The revival of the platformer’s popularity in the recent years could be attributed to new breakthroughs in the area of game design. We have seen new and interesting game mechanics in Braid (2008) and Super Meat Boy (2010) that had breathed in new life into the genre. We can see that the platformer genre is reinterpreting game mechanics and design that was popularized in other game genres. For example, Braid’s idea of time manipulation was heavily influenced by other time manipulation games such as Prince of Persia: Sands of Time and Blinx (Totilo, 2007). Similarly, other mechanics like parachute jumping, or gliding have been used to inject more fun into platformers. Encouraged by these examples, we are looking to incorporate an existing game mechanic from another genre into the platformer.

Rocket Jump is a form of emergent gameplay that had gained popularity in First Person Shooters (FPS) like Quake (1996)Team Fortress 2 (2007).
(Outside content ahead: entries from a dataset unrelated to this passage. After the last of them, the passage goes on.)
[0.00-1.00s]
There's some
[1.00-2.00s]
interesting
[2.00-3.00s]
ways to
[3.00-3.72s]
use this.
Rocket Jump was originally born from a game glitch that allowed the player wielding the rocket to be propelled across distance. The popularity of Rocket Jump was quickly noticed by many game developers and was subsequently incorporated as a core mechanic for many FPS games.

We are interested in applying the Rocket Jump as a novel movement mechanic for side scrolling platform games. In this game experiment, we compare the Rocket Jump mechanic with the conventional movement mechanics found in most platformers. Also, to aid in the design of the levels, we apply physics equations to the design of our game levels for the tweaking of level difficulty. The details of the Rocket Jump mechanic is discussed in conjunction with links to level design that afford balanced play and progressive difficulty, in a 2D side scrolling platform game. Throughout this process, we will be using the Mechanics, Dynamics and Aesthetics (MDA) framework (Hunicke, LeBlanc, & Zubek, 2004) as a design guide.
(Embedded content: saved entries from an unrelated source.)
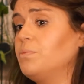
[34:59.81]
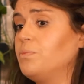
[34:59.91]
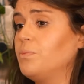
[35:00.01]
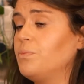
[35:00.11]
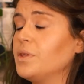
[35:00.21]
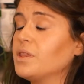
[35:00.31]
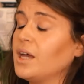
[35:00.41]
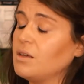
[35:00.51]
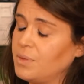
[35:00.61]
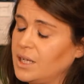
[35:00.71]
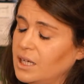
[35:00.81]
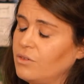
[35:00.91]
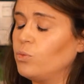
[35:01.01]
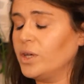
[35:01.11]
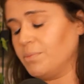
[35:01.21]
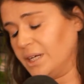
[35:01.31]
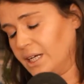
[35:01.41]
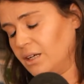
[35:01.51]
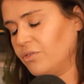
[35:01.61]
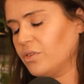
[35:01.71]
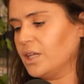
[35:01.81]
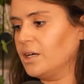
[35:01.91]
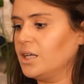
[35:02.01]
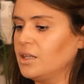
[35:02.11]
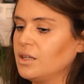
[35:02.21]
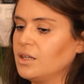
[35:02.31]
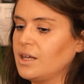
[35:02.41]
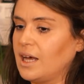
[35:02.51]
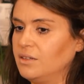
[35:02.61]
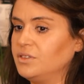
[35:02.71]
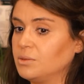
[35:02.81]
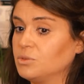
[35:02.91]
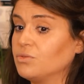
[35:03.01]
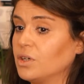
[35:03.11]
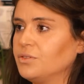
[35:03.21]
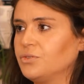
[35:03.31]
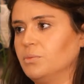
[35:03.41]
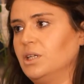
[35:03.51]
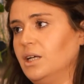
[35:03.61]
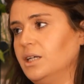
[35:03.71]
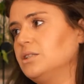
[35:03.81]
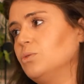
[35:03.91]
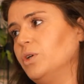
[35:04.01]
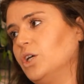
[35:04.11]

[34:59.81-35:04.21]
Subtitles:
believe that Aloism derives from the light, and we go to the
We first explore the underlying physical constraints of rocket propulsion (Mechanics). Following that, we create game levels that afford progressive difficulty (Dynamics). We feel that it is important to objectively visualize the challenge posed to the players even before user trials are done. Typically, level obstacle design is done manually by iteratively tweaking important variables and testing the resulting game-play. This approach has obvious limitations in addressing puzzles with many variables and different player skills but as a reference for a technical discussion of a mechanics implementation, we will not consider the design aspects of the mechanics. We describe a simple parabolic motion estimation framework that allows designers to calculate permissible ranges for successful jumps, and thus allowing them to create scalable difficulty without any guesswork. We suggest some values for key rocket mechanics and obstacle parameters for the reader’s reference and predict the corresponding game-play challenge. Besides evaluating the difficulty of the obstacles (Dynamics) by looking at the performance of the players, we also assess the difficulty of the Rocket Jump versus the Conventional Jump, to assess its pros and cons as a new mechanic replacing a well-accepted one.

This chapter guides the reader on how to design platformer levels to suit the Rocket Jump mechanic. The focus is not really on game design, but more on a practical framework for assessing difficulty and comparing the player experience.